- _Exercise details_:
Should an entry contain an image, omit it and repeat the rest exactly.
━━━ Available data
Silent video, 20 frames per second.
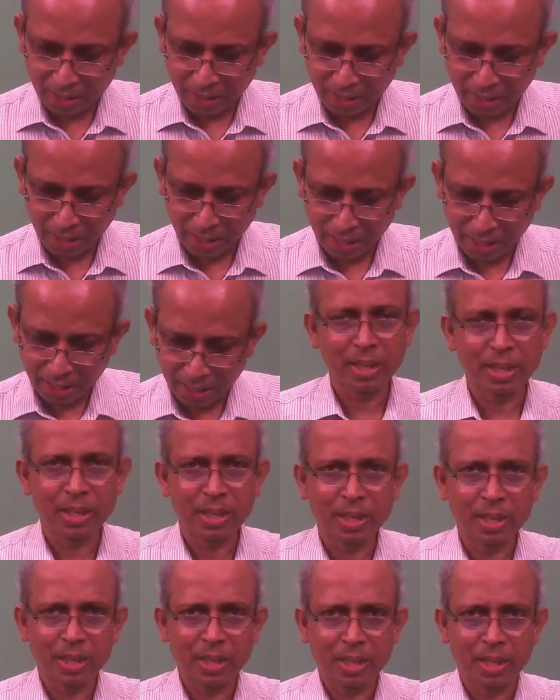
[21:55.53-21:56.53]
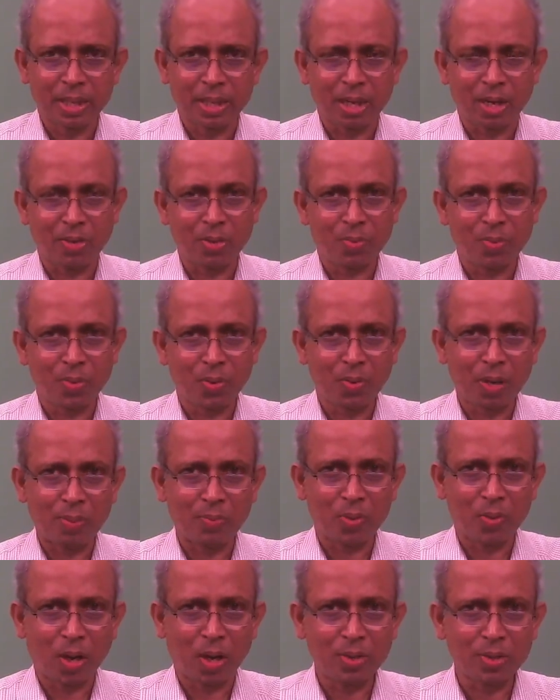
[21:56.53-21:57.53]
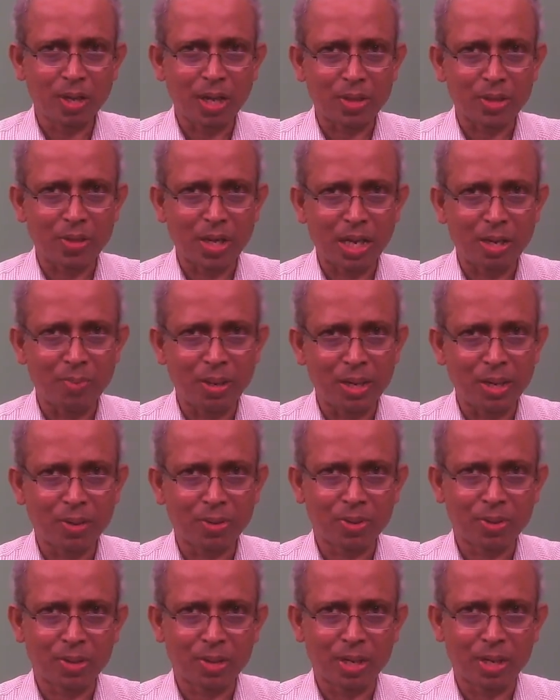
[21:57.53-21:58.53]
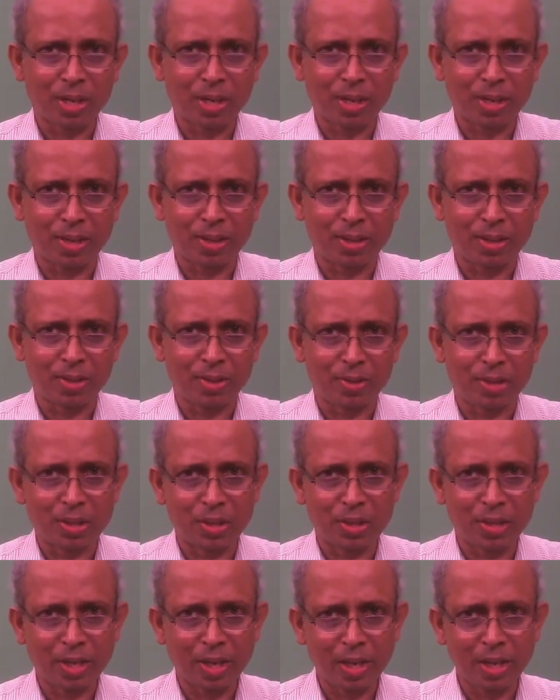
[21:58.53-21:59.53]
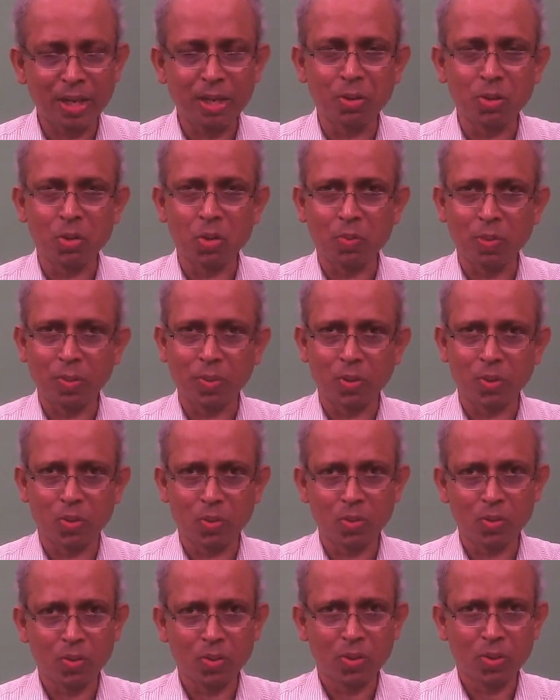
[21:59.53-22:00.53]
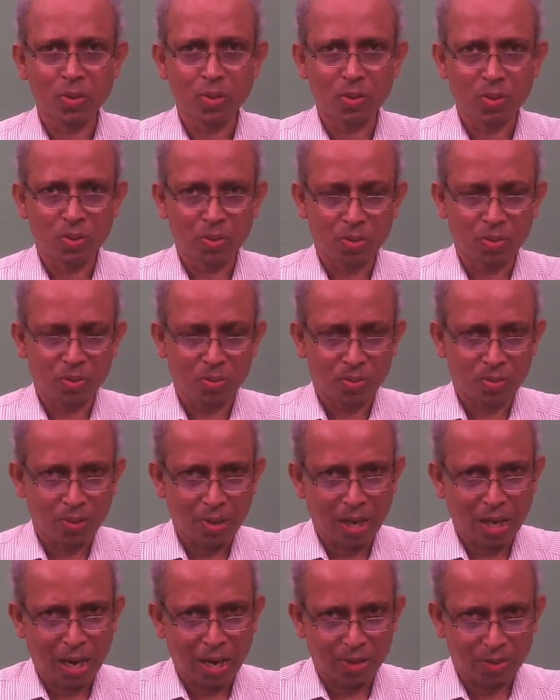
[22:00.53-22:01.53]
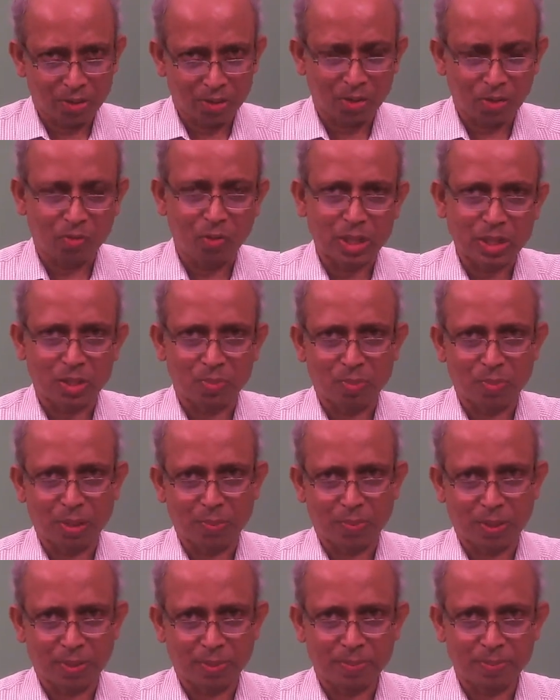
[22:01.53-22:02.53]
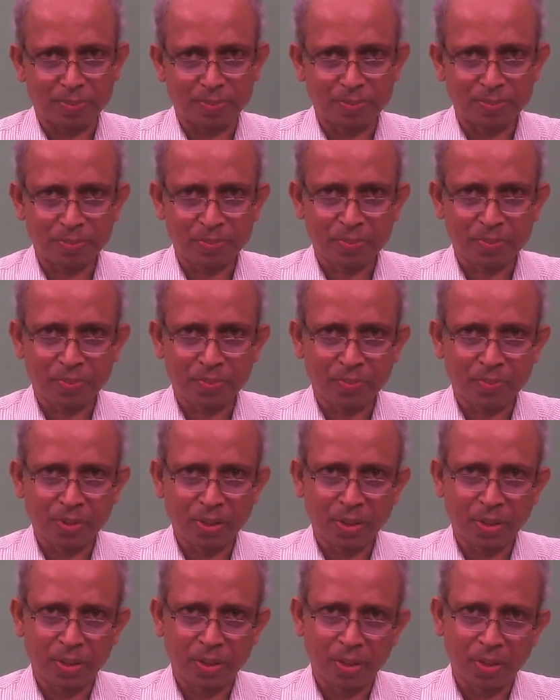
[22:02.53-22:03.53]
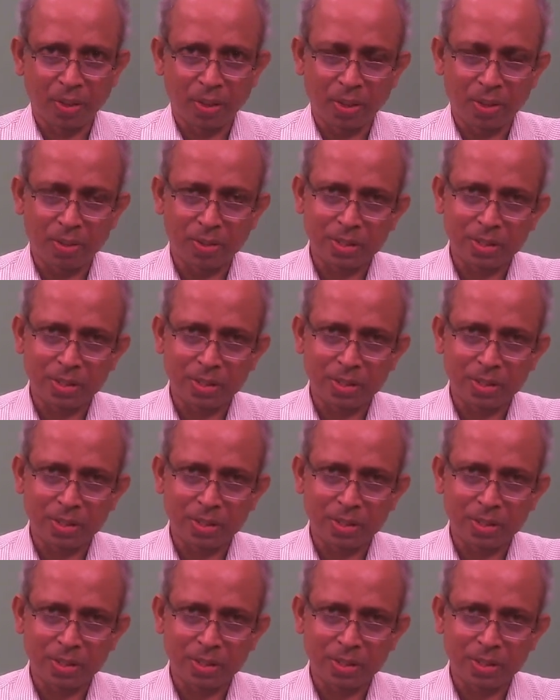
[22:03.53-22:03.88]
Now, if you have done the assignments sincerely, you should be able to answer the question paper. The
━━━━━━
- _Solution for this task_:
Silent video, 20 frames per second.
[21:55.53-21:56.53]
[21:56.53-21:57.53]
[21:57.53-21:58.53]
[21:58.53-21:59.53]
[21:59.53-22:00.53]
[22:00.53-22:01.53]
[22:01.53-22:02.53]
[22:02.53-22:03.53]
[22:03.53-22:03.88]
Now, if you have done the assignments sincerely, you should be able to answer the question paper. The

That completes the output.